Going to a funeral isn’t high on any of our lists. Funerals mean we’ve lost someone we know and love. We experience pain and sorrow, along with tears and crying. Not a very good time, usually.

Yet for us to get right with God, we’ve all got to attend what Oswald Chambers would call our own “white funeral”—the burial of our old lives. Jesus replied to Nicodemus, “I assure you, unless you are born again, you can never see the Kingdom of God.” (John 3:3 NIV) We call it a white funeral because our old natures—the accepted wisdom that has blown up our lives—must die. Most of us who know Jesus Christ as our personal Savior remember the exact time and date when we attended our own white funeral. Our needs changed from craving success, bling, status and perhaps alcohol, drugs, and sexual encounters to hungering for a relationship with Jesus. It was as if we became addicted to God. The Holy Spirit pulled at our hearts like a magnet. We became new persons on the inside.

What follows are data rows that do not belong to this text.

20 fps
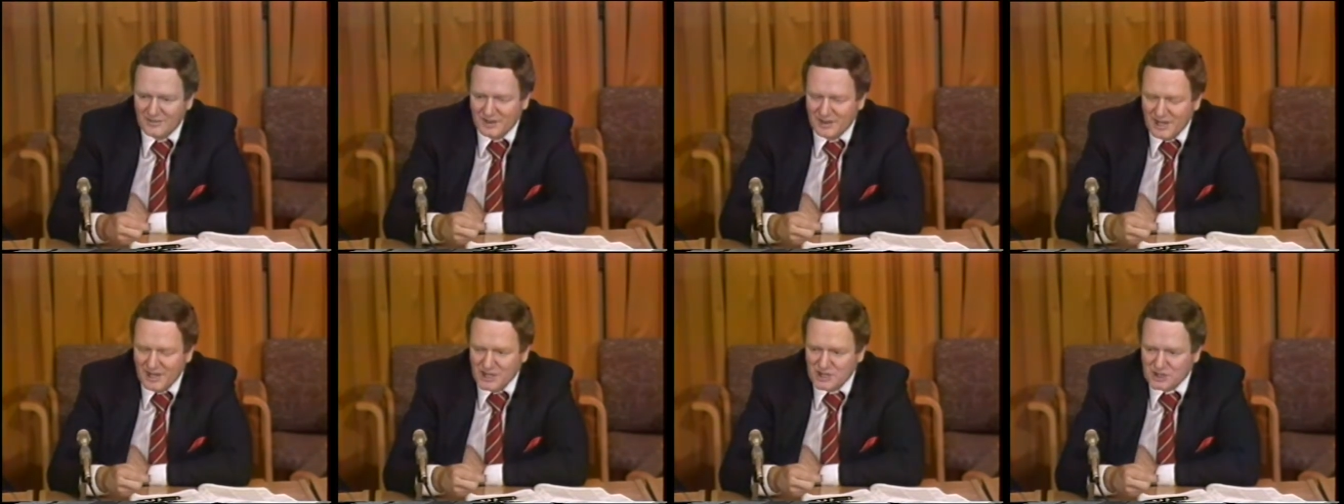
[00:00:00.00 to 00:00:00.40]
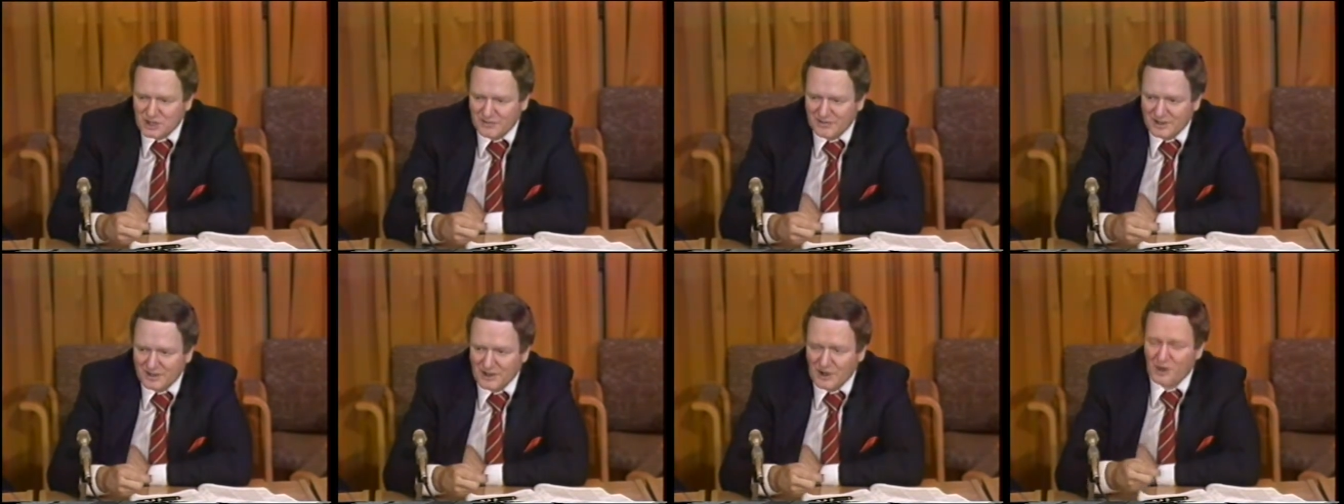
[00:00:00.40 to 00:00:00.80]
the nature
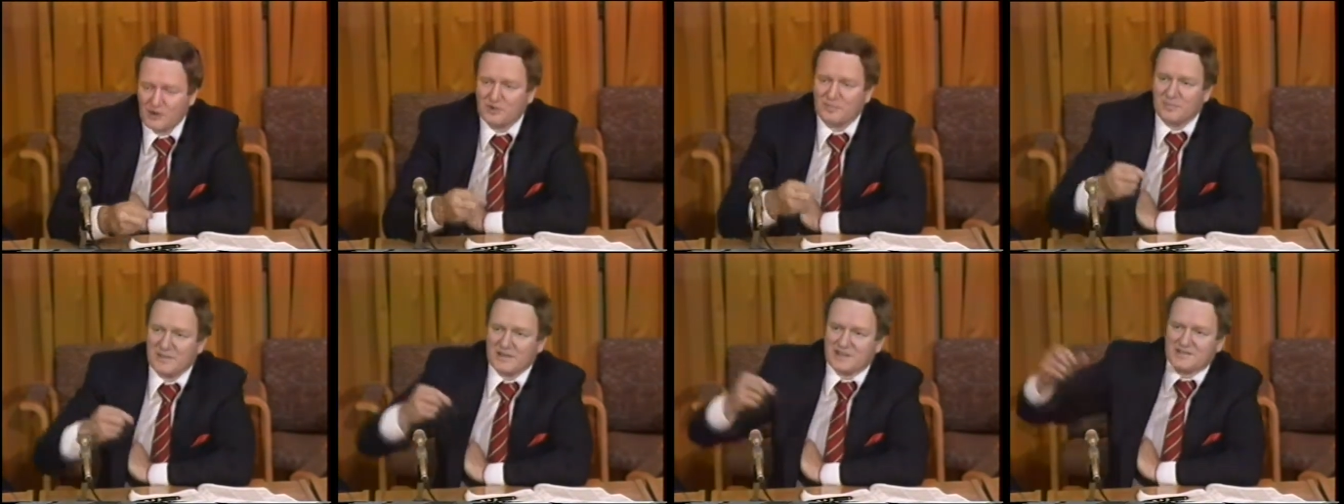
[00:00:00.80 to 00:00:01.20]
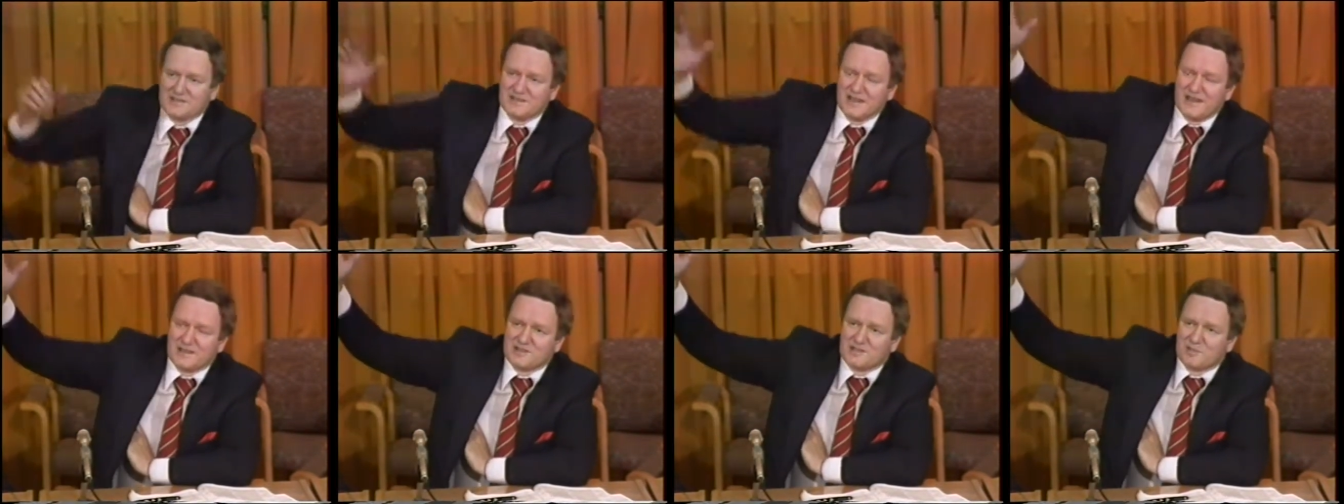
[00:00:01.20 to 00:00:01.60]
of an oath because
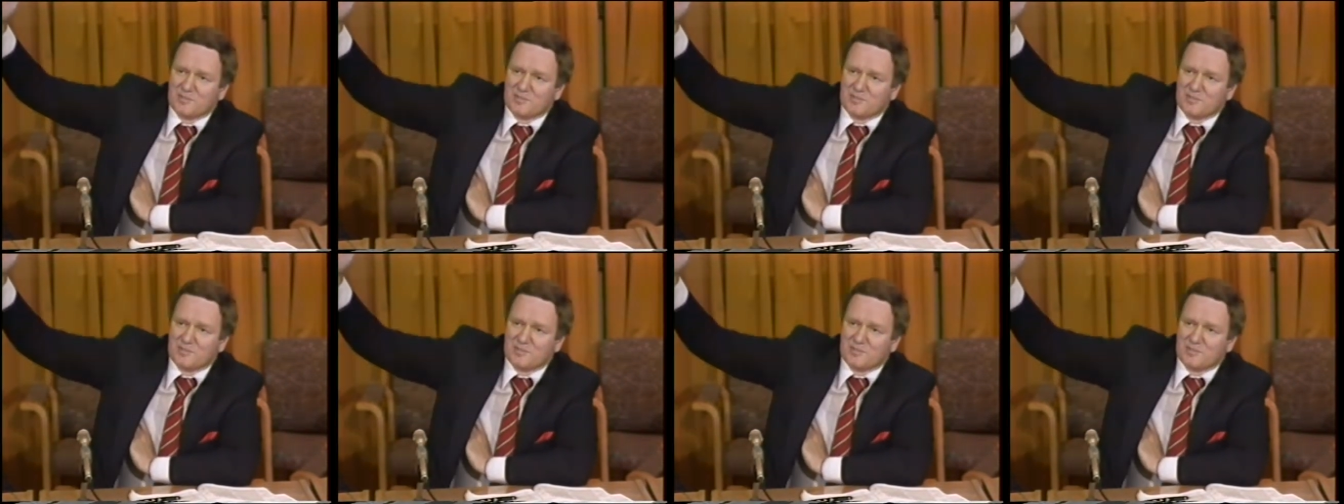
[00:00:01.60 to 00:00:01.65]
that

For those of us who do not yet have a relationship with Jesus, we need a white funeral—to be born again. We may scratch our heads, not really knowing what that means. What it means is this: When we come to that place where our hearts cry out to God and we open them to the presence of the Holy Spirit, Jesus Christ enters into our hearts. If we truly appeal to God to change our lives in a transforming way, our old natures die and our new natures are born. We gain freedom from guilt, fear, anger, and an unforgiving heart. In its place is a heart that acknowledges sin and comprehends Jesus’ amazing sacrifice on our behalf. We become newborns—new creations in Christ (see 2 Corinthians 5:17). Our sinful selves die, and we begin a new life in Christ, by the power of the Holy Spirit.